Exercise objective: Exactly as written and without the pictures, output the entries below.

Data extract section start

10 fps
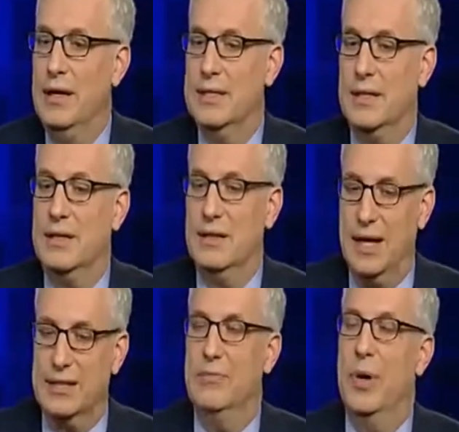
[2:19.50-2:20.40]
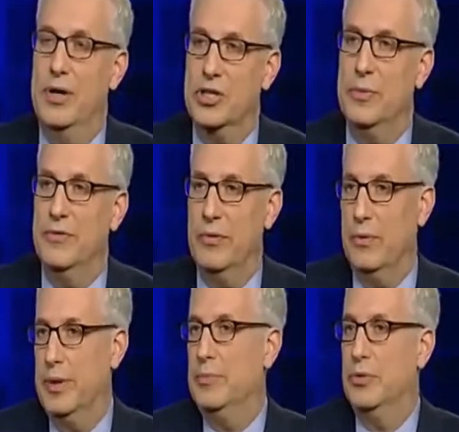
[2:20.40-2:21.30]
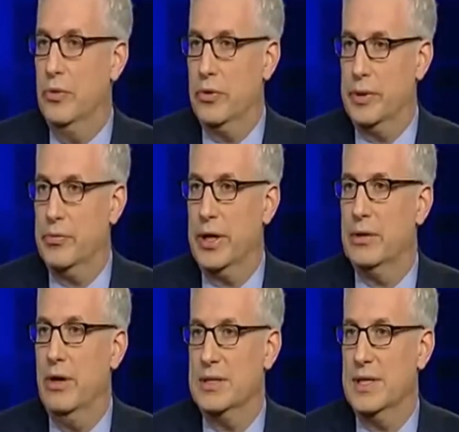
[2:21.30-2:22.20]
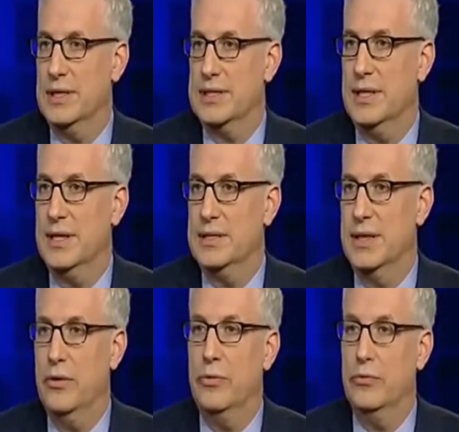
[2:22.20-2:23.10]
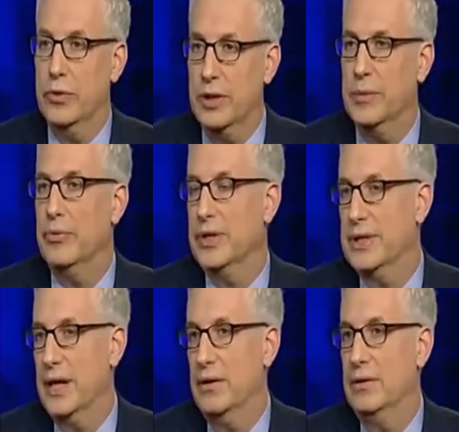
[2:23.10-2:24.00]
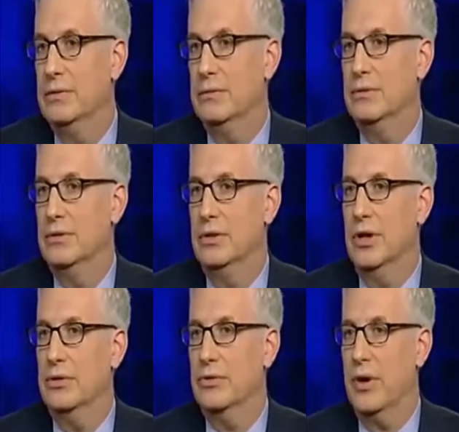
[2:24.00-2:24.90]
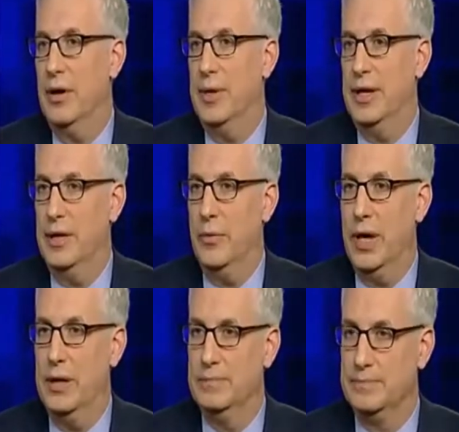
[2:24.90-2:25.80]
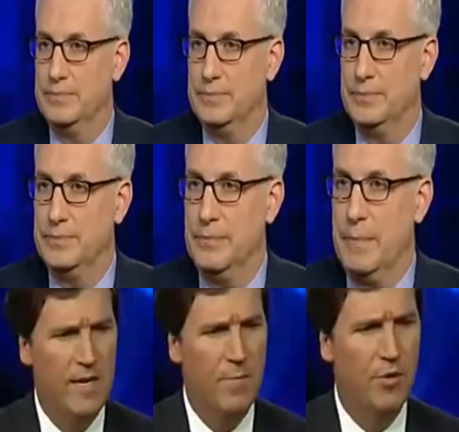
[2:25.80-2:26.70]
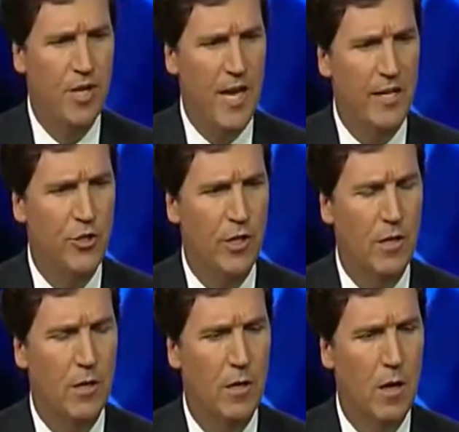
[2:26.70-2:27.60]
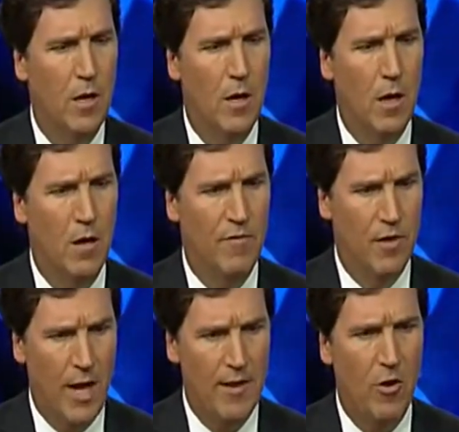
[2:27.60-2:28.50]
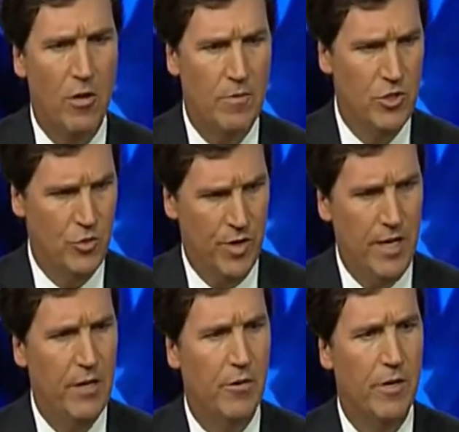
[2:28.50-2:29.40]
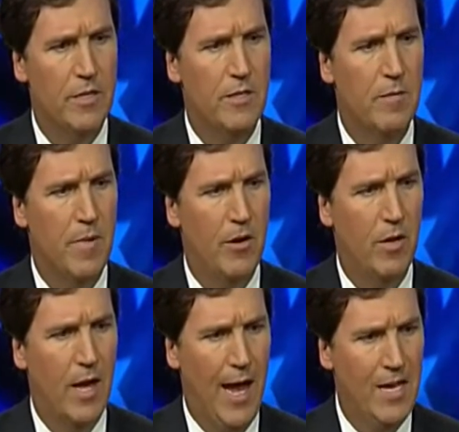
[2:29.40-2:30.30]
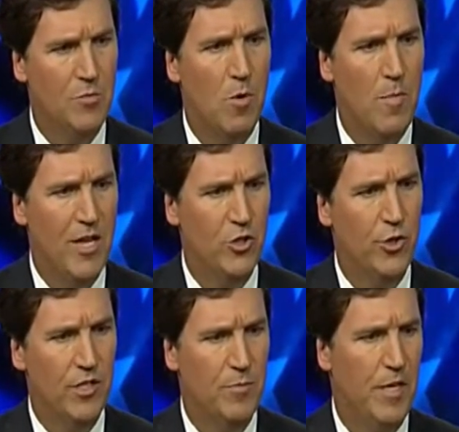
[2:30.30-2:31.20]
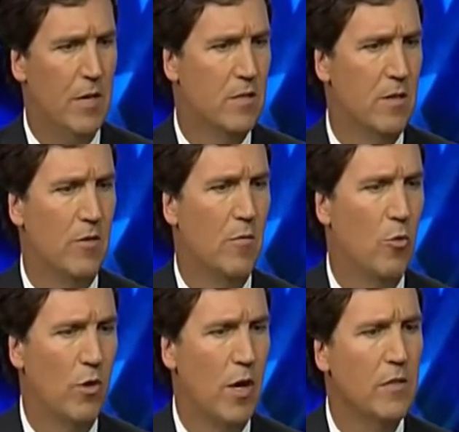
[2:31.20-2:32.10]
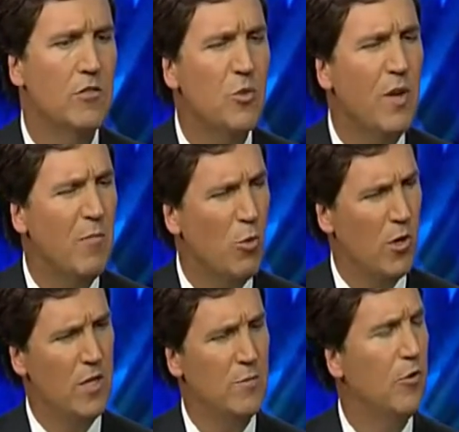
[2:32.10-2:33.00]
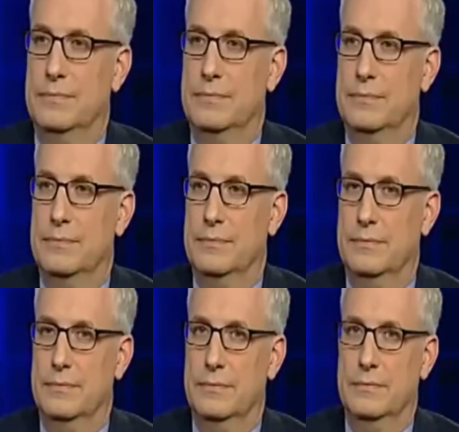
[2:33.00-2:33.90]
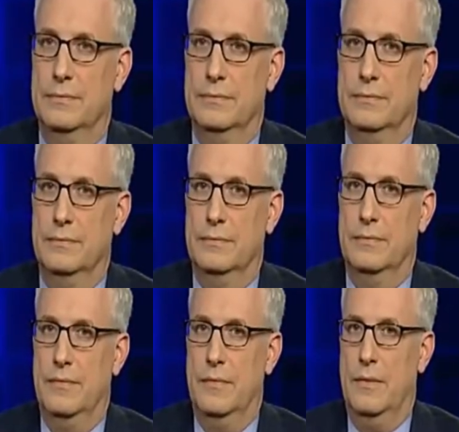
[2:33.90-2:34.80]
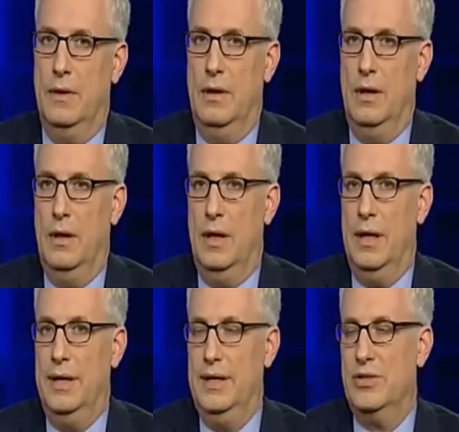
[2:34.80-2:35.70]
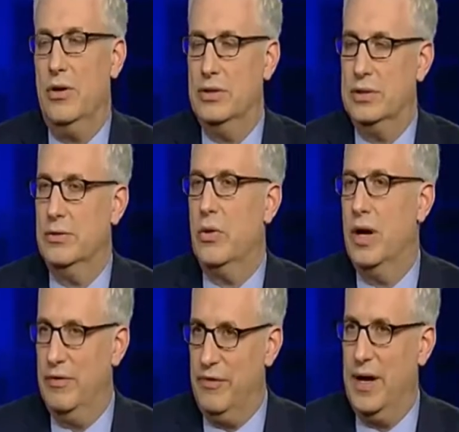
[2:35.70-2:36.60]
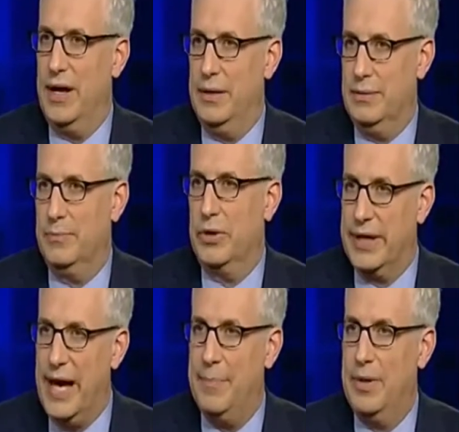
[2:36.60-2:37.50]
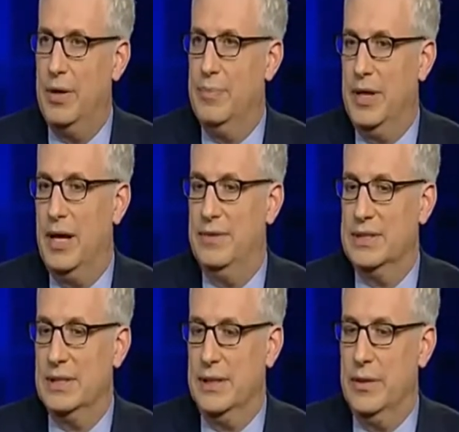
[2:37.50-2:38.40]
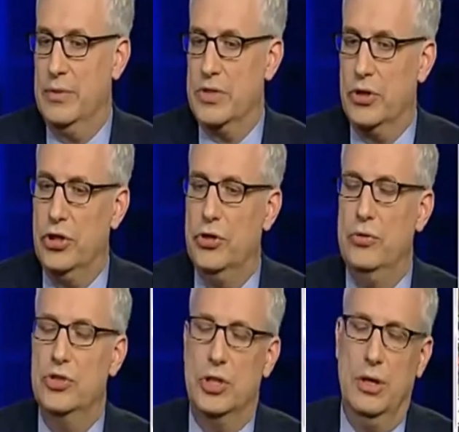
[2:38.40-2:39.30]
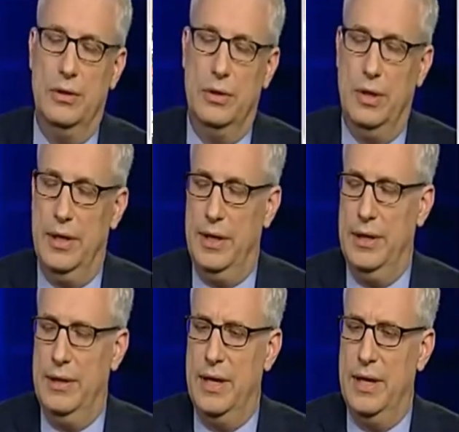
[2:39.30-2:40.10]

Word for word: is a collective punishment for the people who already break laws that exist. They don't really bring down gun crime in any way. So the implication of a lot of the arguments you hear is that America has more mass shootings because there are more guns. Do we have more guns per capita than we once had? it's hard to quantify per capita, but obviously there was a huge, in,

Data extract section end

Output for this task:
10 fps
[2:19.50-2:20.40]
[2:20.40-2:21.30]
[2:21.30-2:22.20]
[2:22.20-2:23.10]
[2:23.10-2:24.00]
[2:24.00-2:24.90]
[2:24.90-2:25.80]
[2:25.80-2:26.70]
[2:26.70-2:27.60]
[2:27.60-2:28.50]
[2:28.50-2:29.40]
[2:29.40-2:30.30]
[2:30.30-2:31.20]
[2:31.20-2:32.10]
[2:32.10-2:33.00]
[2:33.00-2:33.90]
[2:33.90-2:34.80]
[2:34.80-2:35.70]
[2:35.70-2:36.60]
[2:36.60-2:37.50]
[2:37.50-2:38.40]
[2:38.40-2:39.30]
[2:39.30-2:40.10]

Word for word: is a collective punishment for the people who already break laws that exist. They don't really bring down gun crime in any way. So the implication of a lot of the arguments you hear is that America has more mass shootings because there are more guns. Do we have more guns per capita than we once had? it's hard to quantify per capita, but obviously there was a huge, in,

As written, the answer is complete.